In the digital era, social media has become a primary platform for the public to express opinions, including reactions to governmental initiatives such as Indonesia's "Free Lunch" program. This study aims to systematically analyze public sentiment toward the program by leveraging YouTube comment data, providing a data-driven perspective on public perception. Comment data were automatically retrieved using the YouTube Data API v3 and underwent comprehensive text preprocessing, including data cleaning, case folding, normalization, stopword removal, and stemming.
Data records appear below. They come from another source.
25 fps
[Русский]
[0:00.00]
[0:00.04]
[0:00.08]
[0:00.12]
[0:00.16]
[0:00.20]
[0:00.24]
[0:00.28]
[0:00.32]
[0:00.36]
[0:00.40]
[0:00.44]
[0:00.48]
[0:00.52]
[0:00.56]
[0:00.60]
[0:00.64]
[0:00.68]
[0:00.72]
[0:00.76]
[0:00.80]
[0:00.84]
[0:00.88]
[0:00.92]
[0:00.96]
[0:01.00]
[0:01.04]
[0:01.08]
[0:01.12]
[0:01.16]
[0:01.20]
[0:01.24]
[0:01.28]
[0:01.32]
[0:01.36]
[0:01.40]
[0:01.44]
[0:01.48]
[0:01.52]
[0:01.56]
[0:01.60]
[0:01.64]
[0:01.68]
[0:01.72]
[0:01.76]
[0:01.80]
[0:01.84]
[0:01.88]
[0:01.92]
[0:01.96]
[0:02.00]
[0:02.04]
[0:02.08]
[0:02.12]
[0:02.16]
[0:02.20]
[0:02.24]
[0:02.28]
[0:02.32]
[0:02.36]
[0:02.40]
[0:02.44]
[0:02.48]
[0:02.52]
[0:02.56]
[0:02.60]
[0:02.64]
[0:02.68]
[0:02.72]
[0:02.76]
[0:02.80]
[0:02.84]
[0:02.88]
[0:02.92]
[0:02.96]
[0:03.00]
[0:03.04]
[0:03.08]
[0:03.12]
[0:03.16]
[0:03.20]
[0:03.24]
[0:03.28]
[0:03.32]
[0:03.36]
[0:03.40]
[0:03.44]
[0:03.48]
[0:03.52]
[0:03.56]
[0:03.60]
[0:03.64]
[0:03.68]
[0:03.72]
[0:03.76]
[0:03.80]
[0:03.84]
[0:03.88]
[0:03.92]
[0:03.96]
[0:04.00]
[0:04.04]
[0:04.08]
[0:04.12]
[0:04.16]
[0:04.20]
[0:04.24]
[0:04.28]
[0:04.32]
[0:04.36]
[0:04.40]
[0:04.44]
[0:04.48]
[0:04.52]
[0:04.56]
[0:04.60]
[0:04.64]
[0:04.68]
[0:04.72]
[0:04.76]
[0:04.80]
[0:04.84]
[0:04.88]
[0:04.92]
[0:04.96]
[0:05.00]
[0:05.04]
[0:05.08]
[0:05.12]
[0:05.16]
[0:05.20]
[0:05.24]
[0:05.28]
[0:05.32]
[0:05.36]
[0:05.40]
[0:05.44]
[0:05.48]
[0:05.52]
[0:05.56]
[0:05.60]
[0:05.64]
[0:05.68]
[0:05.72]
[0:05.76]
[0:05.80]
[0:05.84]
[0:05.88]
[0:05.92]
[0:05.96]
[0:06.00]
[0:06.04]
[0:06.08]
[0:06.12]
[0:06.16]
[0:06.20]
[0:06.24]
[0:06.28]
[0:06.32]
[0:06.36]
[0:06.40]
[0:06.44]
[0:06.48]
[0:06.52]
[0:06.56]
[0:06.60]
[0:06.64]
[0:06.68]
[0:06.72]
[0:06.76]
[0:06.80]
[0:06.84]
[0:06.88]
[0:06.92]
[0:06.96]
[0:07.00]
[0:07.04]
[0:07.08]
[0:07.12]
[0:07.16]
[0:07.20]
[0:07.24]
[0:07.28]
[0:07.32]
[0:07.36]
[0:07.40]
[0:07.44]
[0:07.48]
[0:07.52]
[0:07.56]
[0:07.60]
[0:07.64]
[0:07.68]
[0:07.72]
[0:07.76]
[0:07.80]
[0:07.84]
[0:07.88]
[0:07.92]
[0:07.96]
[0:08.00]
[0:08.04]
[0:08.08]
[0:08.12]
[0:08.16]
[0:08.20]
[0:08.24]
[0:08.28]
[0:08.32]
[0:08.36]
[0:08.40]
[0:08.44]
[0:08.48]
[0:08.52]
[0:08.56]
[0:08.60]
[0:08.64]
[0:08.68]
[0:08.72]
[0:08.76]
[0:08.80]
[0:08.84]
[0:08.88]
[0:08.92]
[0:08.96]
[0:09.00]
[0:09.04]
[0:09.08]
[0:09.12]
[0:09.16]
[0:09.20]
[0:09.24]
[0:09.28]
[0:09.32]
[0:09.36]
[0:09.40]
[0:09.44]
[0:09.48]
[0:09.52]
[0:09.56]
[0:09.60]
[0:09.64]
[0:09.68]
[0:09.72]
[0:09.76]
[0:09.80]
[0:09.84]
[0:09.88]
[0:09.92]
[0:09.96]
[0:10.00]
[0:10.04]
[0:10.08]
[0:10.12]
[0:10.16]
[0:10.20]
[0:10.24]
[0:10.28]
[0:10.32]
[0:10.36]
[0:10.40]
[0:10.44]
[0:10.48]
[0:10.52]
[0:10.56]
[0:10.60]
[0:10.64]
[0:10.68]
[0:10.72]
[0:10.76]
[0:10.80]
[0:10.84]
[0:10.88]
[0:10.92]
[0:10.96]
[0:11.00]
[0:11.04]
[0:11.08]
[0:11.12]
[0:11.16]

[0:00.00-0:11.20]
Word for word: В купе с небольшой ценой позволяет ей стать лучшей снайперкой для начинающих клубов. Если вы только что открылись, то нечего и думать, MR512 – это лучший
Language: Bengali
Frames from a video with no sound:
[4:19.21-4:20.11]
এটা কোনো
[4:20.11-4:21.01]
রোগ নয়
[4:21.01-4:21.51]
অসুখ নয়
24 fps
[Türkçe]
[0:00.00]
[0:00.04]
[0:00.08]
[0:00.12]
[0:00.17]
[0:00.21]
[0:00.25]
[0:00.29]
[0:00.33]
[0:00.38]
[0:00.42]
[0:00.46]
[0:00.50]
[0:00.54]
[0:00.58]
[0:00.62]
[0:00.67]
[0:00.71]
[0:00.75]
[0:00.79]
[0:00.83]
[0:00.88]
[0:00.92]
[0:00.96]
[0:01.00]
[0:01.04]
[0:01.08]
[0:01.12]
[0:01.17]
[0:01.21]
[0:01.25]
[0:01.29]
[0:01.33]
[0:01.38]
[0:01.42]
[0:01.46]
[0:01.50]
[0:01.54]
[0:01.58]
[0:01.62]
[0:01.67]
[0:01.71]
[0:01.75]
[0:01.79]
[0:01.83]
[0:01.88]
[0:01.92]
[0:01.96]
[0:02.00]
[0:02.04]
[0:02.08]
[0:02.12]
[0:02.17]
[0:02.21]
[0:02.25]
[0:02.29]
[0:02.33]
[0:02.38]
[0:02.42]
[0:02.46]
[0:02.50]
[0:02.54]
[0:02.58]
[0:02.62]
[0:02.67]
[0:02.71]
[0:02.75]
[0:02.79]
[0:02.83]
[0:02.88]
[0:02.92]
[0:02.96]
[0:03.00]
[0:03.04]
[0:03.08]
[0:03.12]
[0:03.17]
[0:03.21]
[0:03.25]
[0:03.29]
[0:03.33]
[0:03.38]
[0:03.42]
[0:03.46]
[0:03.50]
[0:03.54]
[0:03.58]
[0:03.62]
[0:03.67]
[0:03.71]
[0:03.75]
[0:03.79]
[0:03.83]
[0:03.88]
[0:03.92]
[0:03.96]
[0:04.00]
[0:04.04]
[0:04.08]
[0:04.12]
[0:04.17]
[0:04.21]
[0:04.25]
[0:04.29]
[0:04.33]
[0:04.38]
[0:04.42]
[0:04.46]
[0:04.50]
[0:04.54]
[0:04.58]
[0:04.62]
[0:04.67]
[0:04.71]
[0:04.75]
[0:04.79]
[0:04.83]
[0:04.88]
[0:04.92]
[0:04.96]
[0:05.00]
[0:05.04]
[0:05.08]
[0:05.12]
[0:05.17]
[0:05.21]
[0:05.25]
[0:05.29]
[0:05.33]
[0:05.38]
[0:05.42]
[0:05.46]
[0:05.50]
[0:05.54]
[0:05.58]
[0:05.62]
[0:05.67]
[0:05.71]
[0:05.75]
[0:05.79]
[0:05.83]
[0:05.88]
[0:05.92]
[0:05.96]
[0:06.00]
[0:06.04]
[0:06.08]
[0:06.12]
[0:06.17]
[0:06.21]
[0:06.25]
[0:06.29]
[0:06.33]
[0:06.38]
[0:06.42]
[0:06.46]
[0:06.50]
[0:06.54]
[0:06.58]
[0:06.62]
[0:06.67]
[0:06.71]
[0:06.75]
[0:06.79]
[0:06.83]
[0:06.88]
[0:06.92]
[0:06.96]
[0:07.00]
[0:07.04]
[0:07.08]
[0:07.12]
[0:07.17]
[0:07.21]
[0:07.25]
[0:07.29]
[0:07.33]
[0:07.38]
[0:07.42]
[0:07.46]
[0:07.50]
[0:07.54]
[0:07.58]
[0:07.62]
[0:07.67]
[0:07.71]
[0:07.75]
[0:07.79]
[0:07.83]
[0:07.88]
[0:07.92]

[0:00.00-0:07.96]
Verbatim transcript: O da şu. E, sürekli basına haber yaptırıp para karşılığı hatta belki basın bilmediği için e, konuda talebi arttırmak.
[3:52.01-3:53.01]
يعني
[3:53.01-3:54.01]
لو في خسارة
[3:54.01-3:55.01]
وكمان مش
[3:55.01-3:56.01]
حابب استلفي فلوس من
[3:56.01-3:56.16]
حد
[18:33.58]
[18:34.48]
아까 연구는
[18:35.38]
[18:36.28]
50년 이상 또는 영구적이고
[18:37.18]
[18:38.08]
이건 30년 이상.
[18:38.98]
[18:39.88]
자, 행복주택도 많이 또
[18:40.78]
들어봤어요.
The preprocessed text data were classified into positive, negative, and neutral sentiments using two machine learning algorithms: K-Nearest Neighbor (KNN) and Naïve Bayes. Algorithm performance was systematically evaluated using a confusion matrix and standard classification metrics such as accuracy, precision, recall, and F1-score. Experimental results demonstrated that the Naïve Bayes classifier achieved higher precision (66%), recall (66%), and accuracy (66%), outperforming KNN in classifying sentiments within imbalanced datasets. Conversely, KNN showed more stable yet lower accuracy (39%) performance when sentiment distribution was relatively balanced. This study highlights the importance of thorough preprocessing and careful algorithm selection to improve sentiment classification accuracy from informal, user-generated content, especially within the Indonesian language context. The findings provide critical insights for policymakers, emphasizing the value of machine learning as a robust, empirical approach to evaluating public opinion.